[PROMPT]
Exclude the pictures and repeat all of the data exactly.

[SOURCE MATERIAL]
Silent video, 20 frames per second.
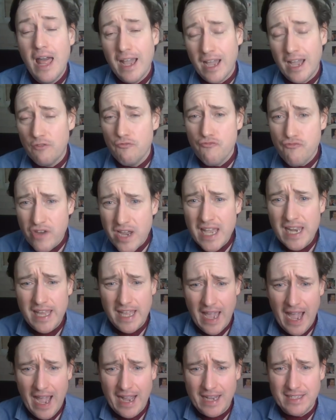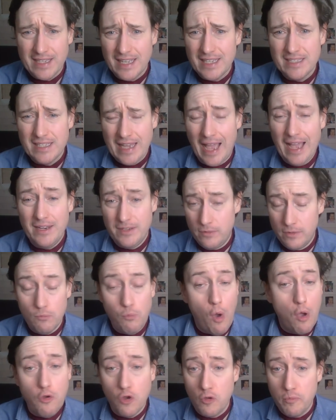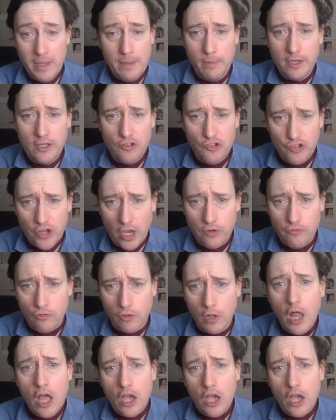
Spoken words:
can really act as, and woke people in general,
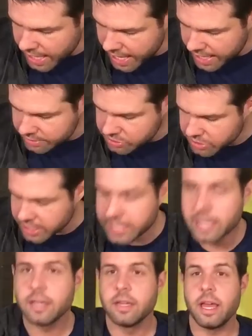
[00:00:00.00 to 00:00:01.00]
A
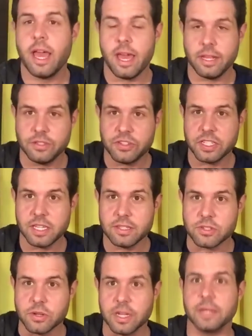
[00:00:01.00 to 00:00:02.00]
string, and G
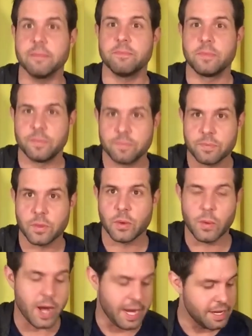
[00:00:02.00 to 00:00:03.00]
string.
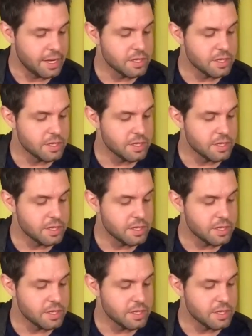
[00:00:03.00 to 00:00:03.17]
Great.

[REPLY]
Silent video, 20 frames per second.
Spoken words:
can really act as, and woke people in general,
[00:00:00.00 to 00:00:01.00]
A
[00:00:01.00 to 00:00:02.00]
string, and G
[00:00:02.00 to 00:00:03.00]
string.
[00:00:03.00 to 00:00:03.17]
Great.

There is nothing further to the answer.